Model Classification

AI liability is structured as a descriptive and analytical reference model.

It provides a framework for mapping responsibility and accountability across system components without prescribing normative judgments, legal interpretation, or operational actions.

Scope Boundary

Included

Allocation of responsibility across AI system lifecycle stages
Attribution of outcomes to system actors and roles
Risk distribution between developers, operators, and users
Linkage between system behavior and accountable entities
Structural mapping of liability across complex system interactions

Excluded

Legal advice or jurisdiction-specific liability interpretation
Regulatory enforcement or compliance certification
Case-specific liability assessment or adjudication
Implementation of legal frameworks or contractual structures
Vendor-specific liability models or insurance products

Structural Phase Model

Phase 1 — System Creation

Artificial intelligence systems are designed, developed, and configured, establishing initial responsibility boundaries.

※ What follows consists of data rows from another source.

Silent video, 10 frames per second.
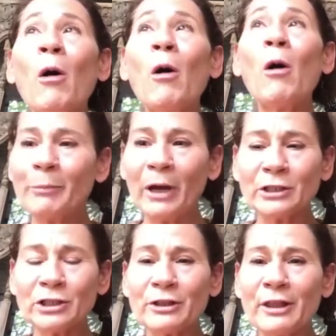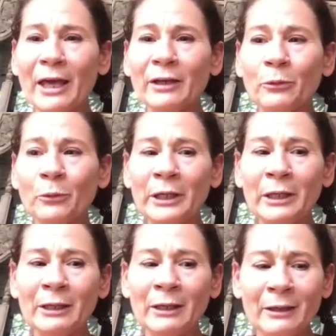holds so much
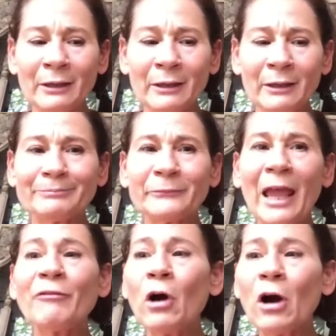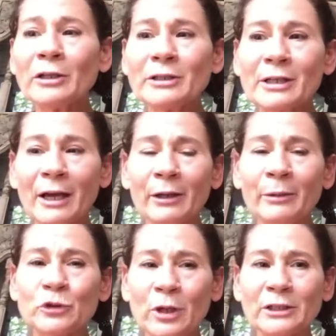that we have a
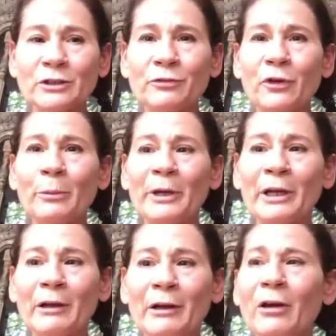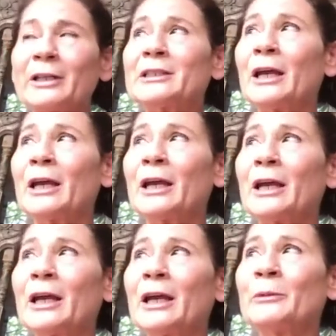hard time transforming a lot of
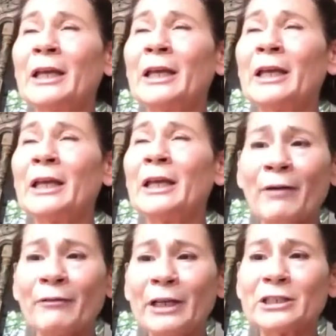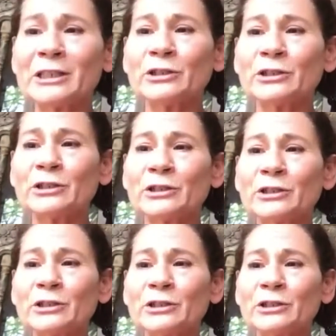time. Even gravity
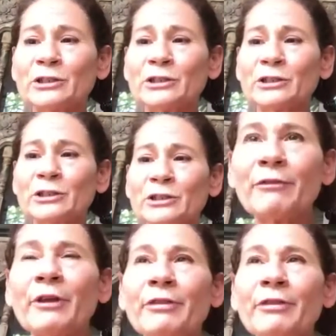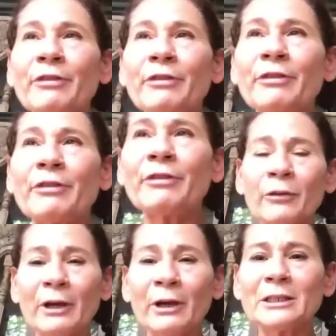just sort of settles everything
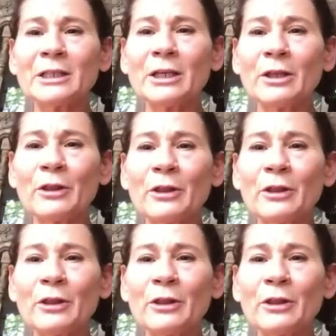down there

Phase 2 — Deployment Context

Systems are introduced into operational environments, defining the roles and responsibilities of involved entities.

Phase 3 — Operational Behavior

System actions and decisions occur within defined contexts, generating outcomes that may require attribution.

Phase 4 — Responsibility Attribution

Outcomes are linked to accountable entities based on system roles, interactions, and structural relationships.

Transferability

The structural model of AI liability is not limited to artificial intelligence systems.

It can be applied to any system in which outcomes must be attributed across multiple actors, including software systems, autonomous agents, organizational processes, and hybrid human-machine environments.

The model remains consistent across contexts by focusing on structural relationships between actions, outcomes, and accountable entities.